▶ Problem:
Word for word, copy all the data and drop the pictures.
═══
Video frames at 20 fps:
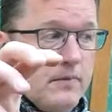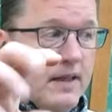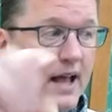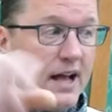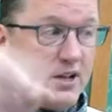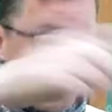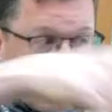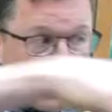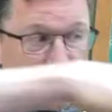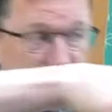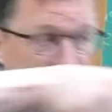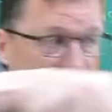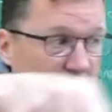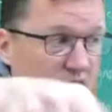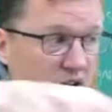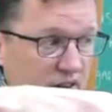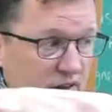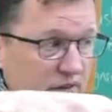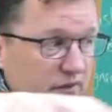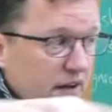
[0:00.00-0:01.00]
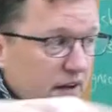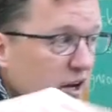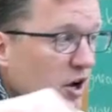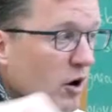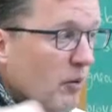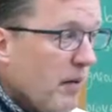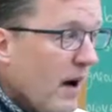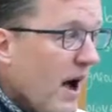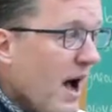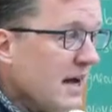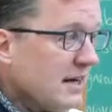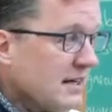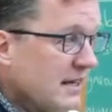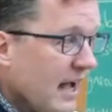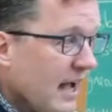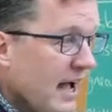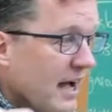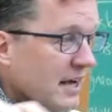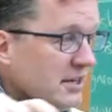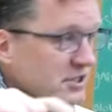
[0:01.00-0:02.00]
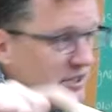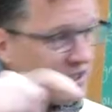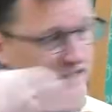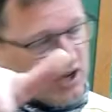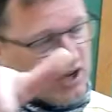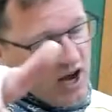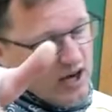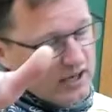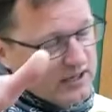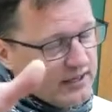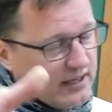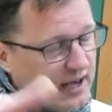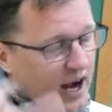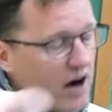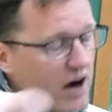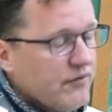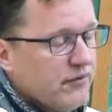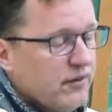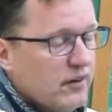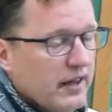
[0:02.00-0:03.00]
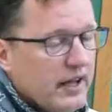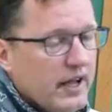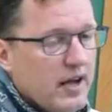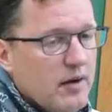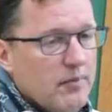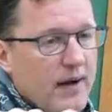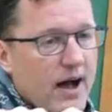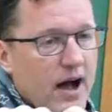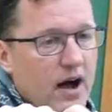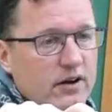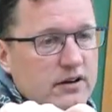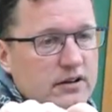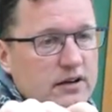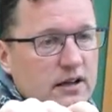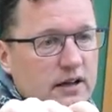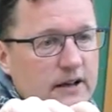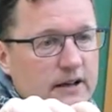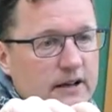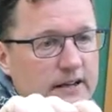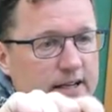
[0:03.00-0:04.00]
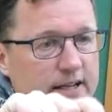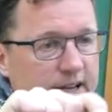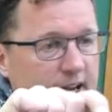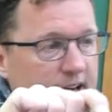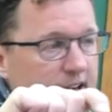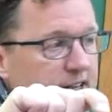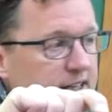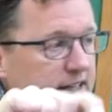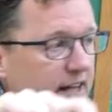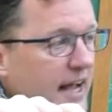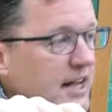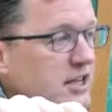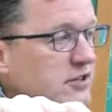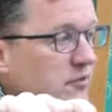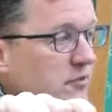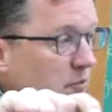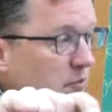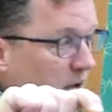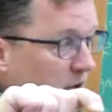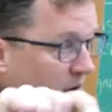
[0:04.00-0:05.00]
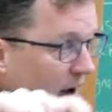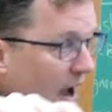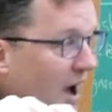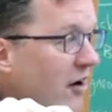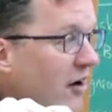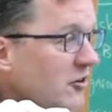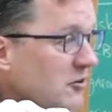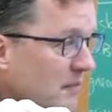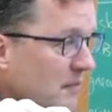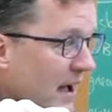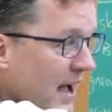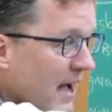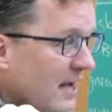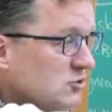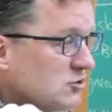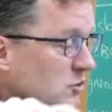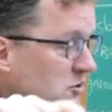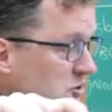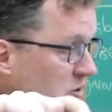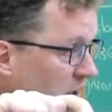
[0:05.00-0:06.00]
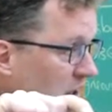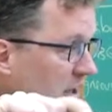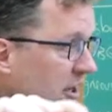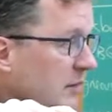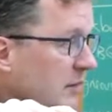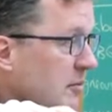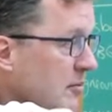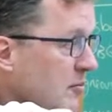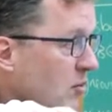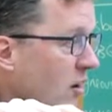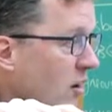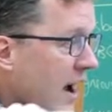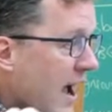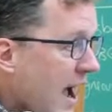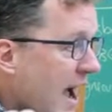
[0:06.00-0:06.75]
As you'll see in the video podcast, she talked carefully about getting dates from the ground mass, which are a little bit more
═══
▶ Answer below:
Video frames at 20 fps:
[0:00.00-0:01.00]
[0:01.00-0:02.00]
[0:02.00-0:03.00]
[0:03.00-0:04.00]
[0:04.00-0:05.00]
[0:05.00-0:06.00]
[0:06.00-0:06.75]
As you'll see in the video podcast, she talked carefully about getting dates from the ground mass, which are a little bit more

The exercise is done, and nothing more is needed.